Gag Gifts

MIB’s post today really got me thinking about gag gifts. If you read my response, you will see that I have been a participant in the giving of such silly items.

To me, a gag gift (especially of the handmade variety) tells the recipient that you have been dearly thought of. Dominatrix Barbie was only one of the gag gifts I’ve given. We don’t know the location of her right now, so I can’t provide a photo.

One Christmas, my husband gave this guy a rubber penis that was easily a foot tall and six inches around. He wrapped it elaborately and called it the “Dick of Death.” This is because of a story our manager told us. He was exiting a classroom and had to make his way through a store. On his way out of the door, a couple of teenage girls approached, laughed and said to him “I bet you have a really big dick.” To this, he replied “Yes, I have the Dick of Death.”

To this same manager, I also gave a “Box of Boobs” for Christmas. This, I still have the proof of, as you will see below. The story is that he was doing an instructor evaluation in a car. He was in the back seat observing the female employee. After the student got out of the car, our manager attempts to pat the woman on the back to congratulate her job well done. Instead, his hand lands squarely on her chest. It was totally an accident, but an unfortunate one.

After that, she took this gesture to mean that he was interested in her romantically, so she started calling him to invite him out for coffee. It took a long time for him to shake her off. I thought he needed some sort of reminder as to what to do when attempting evaluations.
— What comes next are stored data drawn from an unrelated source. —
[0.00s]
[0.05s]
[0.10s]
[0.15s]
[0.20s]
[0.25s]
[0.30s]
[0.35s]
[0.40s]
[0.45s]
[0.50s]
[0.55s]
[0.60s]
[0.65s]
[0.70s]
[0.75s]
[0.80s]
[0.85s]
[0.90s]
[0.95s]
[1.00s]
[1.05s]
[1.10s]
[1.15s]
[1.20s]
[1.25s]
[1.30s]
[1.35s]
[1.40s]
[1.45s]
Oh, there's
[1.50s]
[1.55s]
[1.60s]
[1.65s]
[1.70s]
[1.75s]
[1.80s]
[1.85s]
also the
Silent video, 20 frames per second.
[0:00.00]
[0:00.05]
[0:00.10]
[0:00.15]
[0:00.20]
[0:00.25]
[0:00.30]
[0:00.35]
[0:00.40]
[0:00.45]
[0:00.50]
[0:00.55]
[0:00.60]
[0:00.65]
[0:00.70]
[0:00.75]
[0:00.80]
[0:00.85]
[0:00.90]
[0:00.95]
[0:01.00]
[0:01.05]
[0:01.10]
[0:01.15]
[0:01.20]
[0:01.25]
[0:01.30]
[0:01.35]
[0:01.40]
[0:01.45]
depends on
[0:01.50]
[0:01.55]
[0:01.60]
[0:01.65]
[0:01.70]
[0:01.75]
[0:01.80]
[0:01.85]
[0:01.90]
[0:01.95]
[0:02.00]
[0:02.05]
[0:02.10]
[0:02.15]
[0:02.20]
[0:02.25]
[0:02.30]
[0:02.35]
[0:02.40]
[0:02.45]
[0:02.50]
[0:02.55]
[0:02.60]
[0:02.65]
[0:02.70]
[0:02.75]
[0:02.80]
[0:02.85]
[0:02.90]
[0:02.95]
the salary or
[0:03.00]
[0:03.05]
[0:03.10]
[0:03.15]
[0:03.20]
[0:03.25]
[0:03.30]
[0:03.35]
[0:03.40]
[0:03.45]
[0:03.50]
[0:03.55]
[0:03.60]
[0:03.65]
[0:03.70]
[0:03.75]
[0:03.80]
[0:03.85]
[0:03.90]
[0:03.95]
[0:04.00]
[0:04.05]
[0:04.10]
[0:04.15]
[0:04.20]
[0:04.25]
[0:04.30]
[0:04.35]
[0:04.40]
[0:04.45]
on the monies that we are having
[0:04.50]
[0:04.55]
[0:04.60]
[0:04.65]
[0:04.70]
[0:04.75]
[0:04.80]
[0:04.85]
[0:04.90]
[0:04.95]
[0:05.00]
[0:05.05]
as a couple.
I can think of other such gag gifts, but I think I’ll stop now.Box of BoobsOpened

I should also note that while preparing the boobs, I was in my dining room blowing them up, when both my kids who were playing in the snow (they were around 14 and 11) came up to the window to wave at me. I’m sure that’s a visual that haunts them to this day.


6 Responses

  1. Oh my goodness! Those boobs are brilliantly funny.
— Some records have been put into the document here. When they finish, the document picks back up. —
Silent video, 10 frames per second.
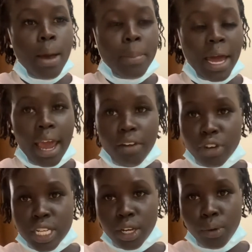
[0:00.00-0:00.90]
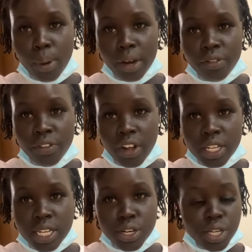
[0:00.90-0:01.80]
But every single one of the
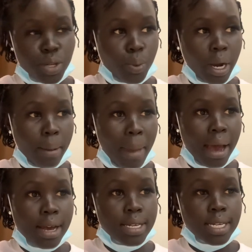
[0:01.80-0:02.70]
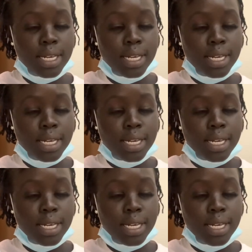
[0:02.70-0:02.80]
volunteers is wearing a mask,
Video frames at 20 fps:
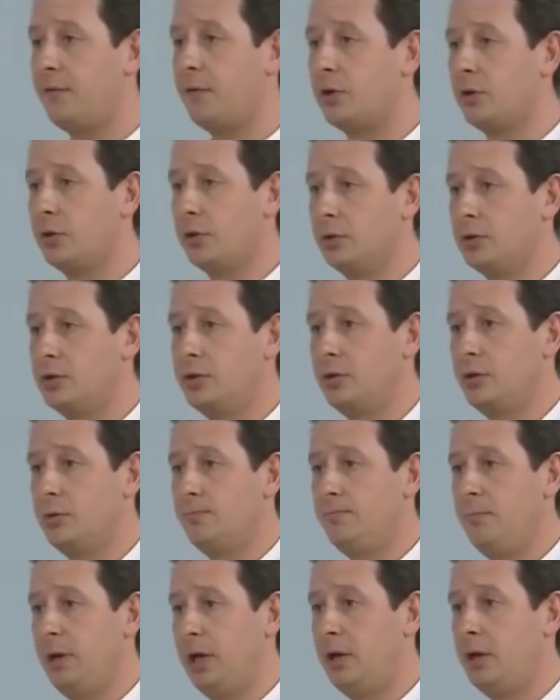very
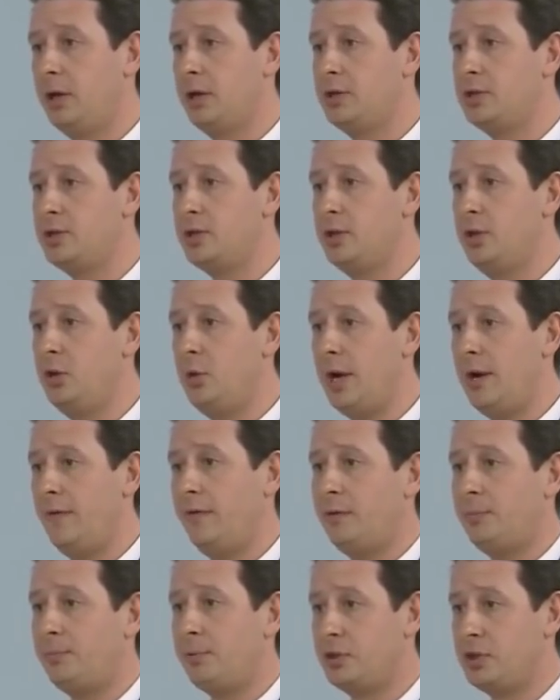difficult because you
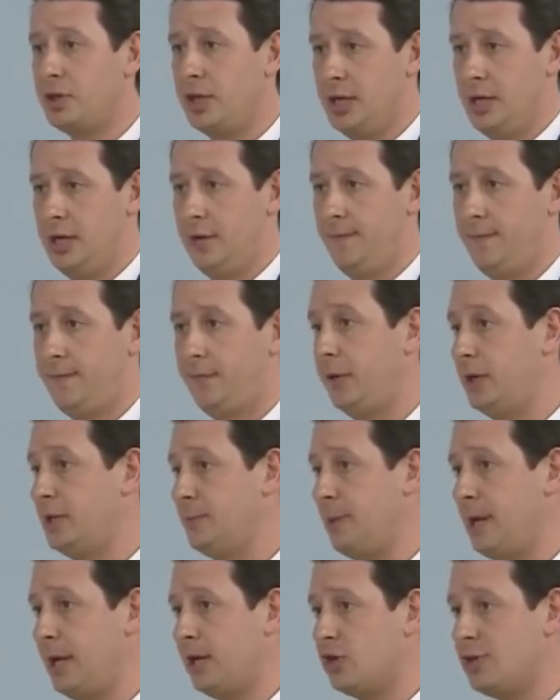have to preserve
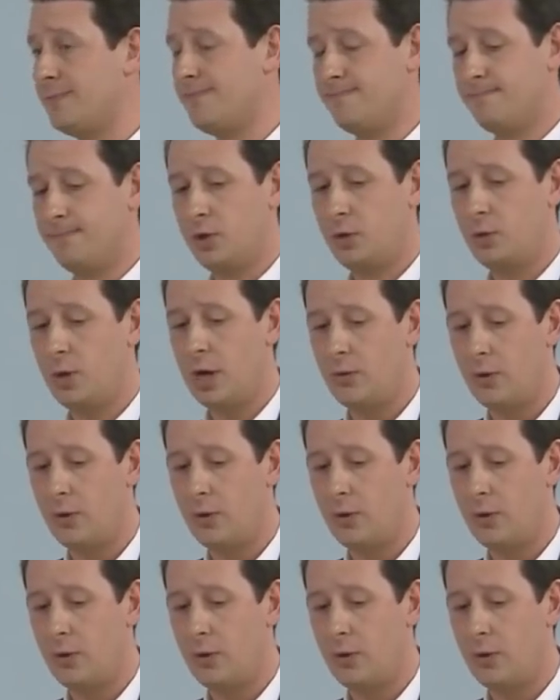free speech,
    Hmm. No. It isn’t the boobs alone. It is the whole package. The formal appearance of the box combined with the boobs and especially the label “not a shoulder” makes it funny. I’ve not been laughing at sex jokes recently. I’m not sure why. This one made me giggle though. So, I must say thanks: thanks.
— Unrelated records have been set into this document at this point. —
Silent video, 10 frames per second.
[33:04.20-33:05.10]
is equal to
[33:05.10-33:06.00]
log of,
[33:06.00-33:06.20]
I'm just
  2. You’re welcome, ABS. Every once in a while, we dust off the box and open it and have a good laugh. It was hilariously funny that first Christmas, and hasn’t completely lost its charm since then.

  3. Hubby enjoyed this as much as I did. We’re still laughing!

  4. Some gag gifts can be funny. However, the relationship between the gift giver and the recipient needs to be such that it won’t be taken the wrong way. That’s why I rarely give gag gifts. I can’t remember the last time.

    Oh, never mind. I remembered.

  5. Oh, Corina. That sounds like it was a bad one.